Chandalia M, Abate N, Garg A, Stray-Gundersen J, Grundy S M
Department of Internal Medicine, University of Texas Southwestern Medical Center, and the Department of Veteran Affairs Medical Center, Dallas 75235, USA.
J Clin Endocrinol Metab. 1999 Jul;84(7):2329-35. doi: 10.1210/jcem.84.7.5817.

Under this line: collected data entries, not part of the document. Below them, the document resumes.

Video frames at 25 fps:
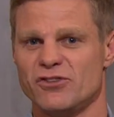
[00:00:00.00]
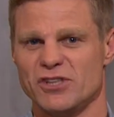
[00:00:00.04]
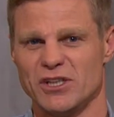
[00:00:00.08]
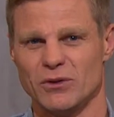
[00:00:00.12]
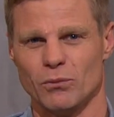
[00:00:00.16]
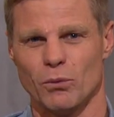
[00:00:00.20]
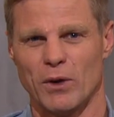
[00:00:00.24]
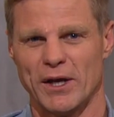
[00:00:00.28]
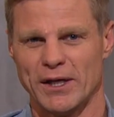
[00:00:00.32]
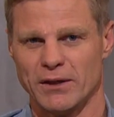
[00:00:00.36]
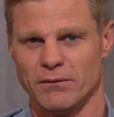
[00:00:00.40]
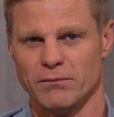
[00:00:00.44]

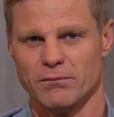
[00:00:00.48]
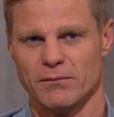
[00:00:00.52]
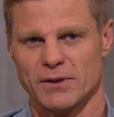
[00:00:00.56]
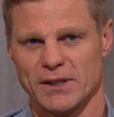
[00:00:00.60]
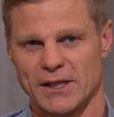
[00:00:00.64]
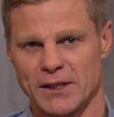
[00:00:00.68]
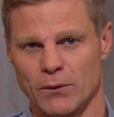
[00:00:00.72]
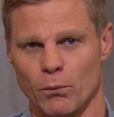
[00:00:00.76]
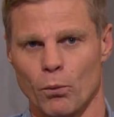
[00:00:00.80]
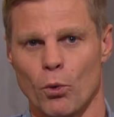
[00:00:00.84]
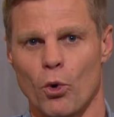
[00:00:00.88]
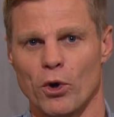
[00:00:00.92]

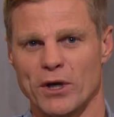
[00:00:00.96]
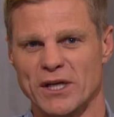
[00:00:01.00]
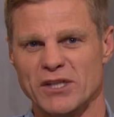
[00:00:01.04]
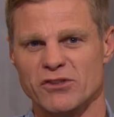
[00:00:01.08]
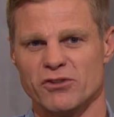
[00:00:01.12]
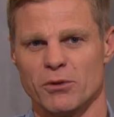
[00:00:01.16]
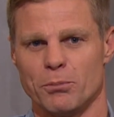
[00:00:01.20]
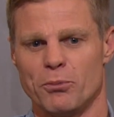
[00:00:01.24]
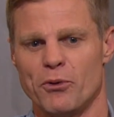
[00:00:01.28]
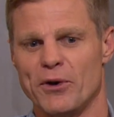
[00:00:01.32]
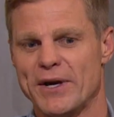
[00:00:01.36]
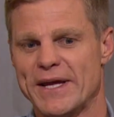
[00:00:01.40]
in what is
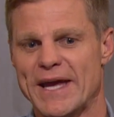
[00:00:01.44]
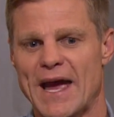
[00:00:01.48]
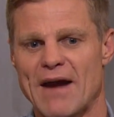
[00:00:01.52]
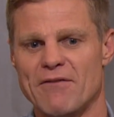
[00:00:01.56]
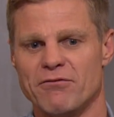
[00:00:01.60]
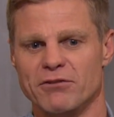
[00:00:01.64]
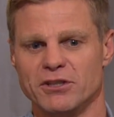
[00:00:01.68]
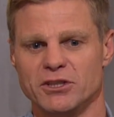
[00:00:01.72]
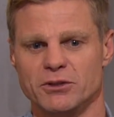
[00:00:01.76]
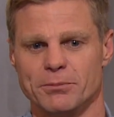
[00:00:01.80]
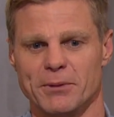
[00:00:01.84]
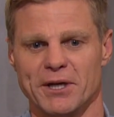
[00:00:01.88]
a pretty
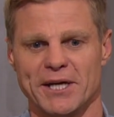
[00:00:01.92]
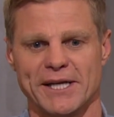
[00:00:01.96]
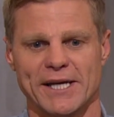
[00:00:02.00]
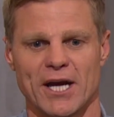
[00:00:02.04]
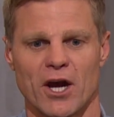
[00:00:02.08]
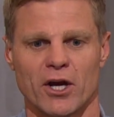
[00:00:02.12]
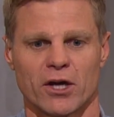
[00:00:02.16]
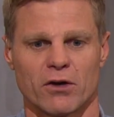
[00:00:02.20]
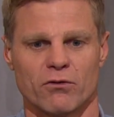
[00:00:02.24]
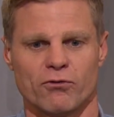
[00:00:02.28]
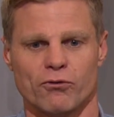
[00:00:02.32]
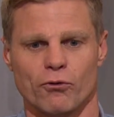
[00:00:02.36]
average,
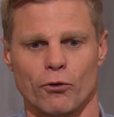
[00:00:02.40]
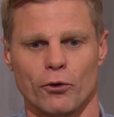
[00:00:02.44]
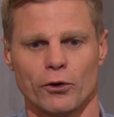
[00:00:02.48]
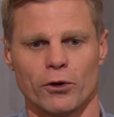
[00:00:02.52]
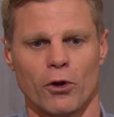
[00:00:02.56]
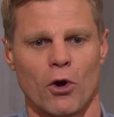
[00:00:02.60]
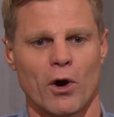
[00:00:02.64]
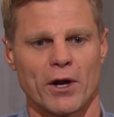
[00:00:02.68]
mediocre forward line.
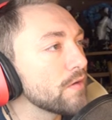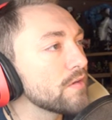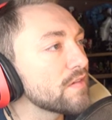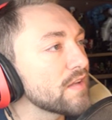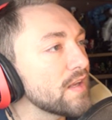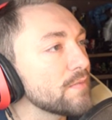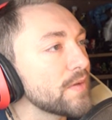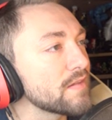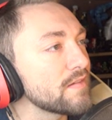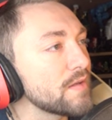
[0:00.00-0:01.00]
You decided to
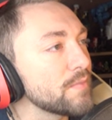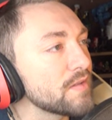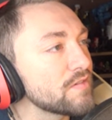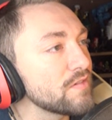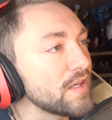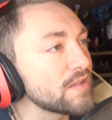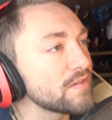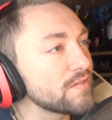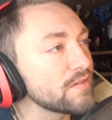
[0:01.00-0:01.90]
pick this up because you like the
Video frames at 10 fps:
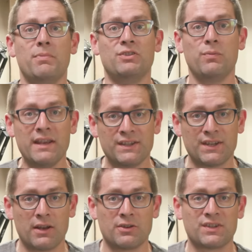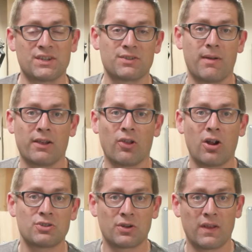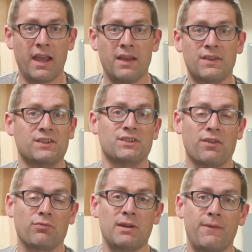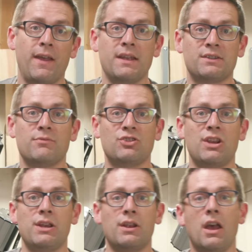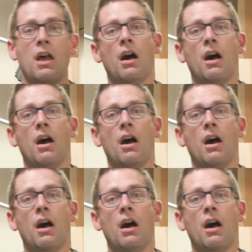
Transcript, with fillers: between centers. This is my larger lathe. This is a three phase machine.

It has been proposed that excessive insulin resistance in Asian Indians living in urban areas or migrated to western countries is responsible for the higher incidence of type 2 diabetes and coronary heart disease observed in this population. To evaluate whether Asian Indians are more insulin resistant than Caucasians and to define the role of generalized and truncal adiposity, we performed hydrodensitometry, skinfold measurements, and euglycemic-hyperinsulinemic clamps in 21 healthy Asian Indian men and 23 Caucasian men of similar age and body fat content. The glucose disposal rate (Rd) was significantly lower in the Asian Indians than in the Caucasians (3.7+/-1.3 vs. 5.3+/-2.0 mg/min x kg lean body mass, respectively; P = 0.003). Despite similar total body fat content, Asian Indians had higher truncal adiposity than Caucasians (sum of truncal skinfolds, 117+/-37 and 92.4+/-38 mm, respectively). In both Asian Indians and Caucasians, the insulin sensitivity index (Rd/plasma insulin concentrations) was inversely correlated with both total body fat (r = -0.49; P<0.03 and r = -0.67; P<0.001, respectively) and sum of truncal skinfold thickness (r = -0.55; P<0.001 and r = -0.61; P<0.002, respectively). After adjustment for total body fat and truncal skinfold thickness, Asian Indians still had a significantly lower glucose disposal rate (P = 0.04). These results show that Asian Indian men are more insulin resistant than Caucasian men independently of generalized or truncal adiposity. The excessive insulin resistance in Asian Indians is probably a primary metabolic defect and may account for the excessive morbidity and mortality from diabetes and coronary heart disease in this population.
有人提出,生活在城市地区或移民到西方国家的亚洲印度人存在过度胰岛素抵抗,这导致了该人群中2型糖尿病和冠心病的高发病率。为了评估亚洲印度人是否比白种人更具胰岛素抵抗,并确定全身肥胖和躯干肥胖的作用,我们对21名健康的亚洲印度男性和23名年龄及体脂含量相似的白种男性进行了水下密度测量、皮褶厚度测量以及正常血糖-高胰岛素钳夹试验。亚洲印度人的葡萄糖处置率(Rd)显著低于白种人(分别为3.7±1.3与5.3±2.0 mg/min×kg去脂体重;P = 0.003)。尽管总体脂含量相似,但亚洲印度人的躯干肥胖程度高于白种人(躯干皮褶厚度总和分别为117±37和92.4±38 mm)。在亚洲印度人和白种人中,胰岛素敏感性指数(Rd/血浆胰岛素浓度)均与总体脂(r = -0.49;P<0.03和r = -0.67;P<0.001)以及躯干皮褶厚度总和(r = -0.55;P<0.001和r = -0.61;P<0.002)呈负相关。在对总体脂和躯干皮褶厚度进行校正后,亚洲印度人的葡萄糖处置率仍然显著较低(P = 0.04)。这些结果表明,亚洲印度男性比白种男性更具胰岛素抵抗,且与全身或躯干肥胖无关。亚洲印度人过度的胰岛素抵抗可能是一种原发性代谢缺陷,这可能是该人群中糖尿病和冠心病发病率及死亡率过高的原因。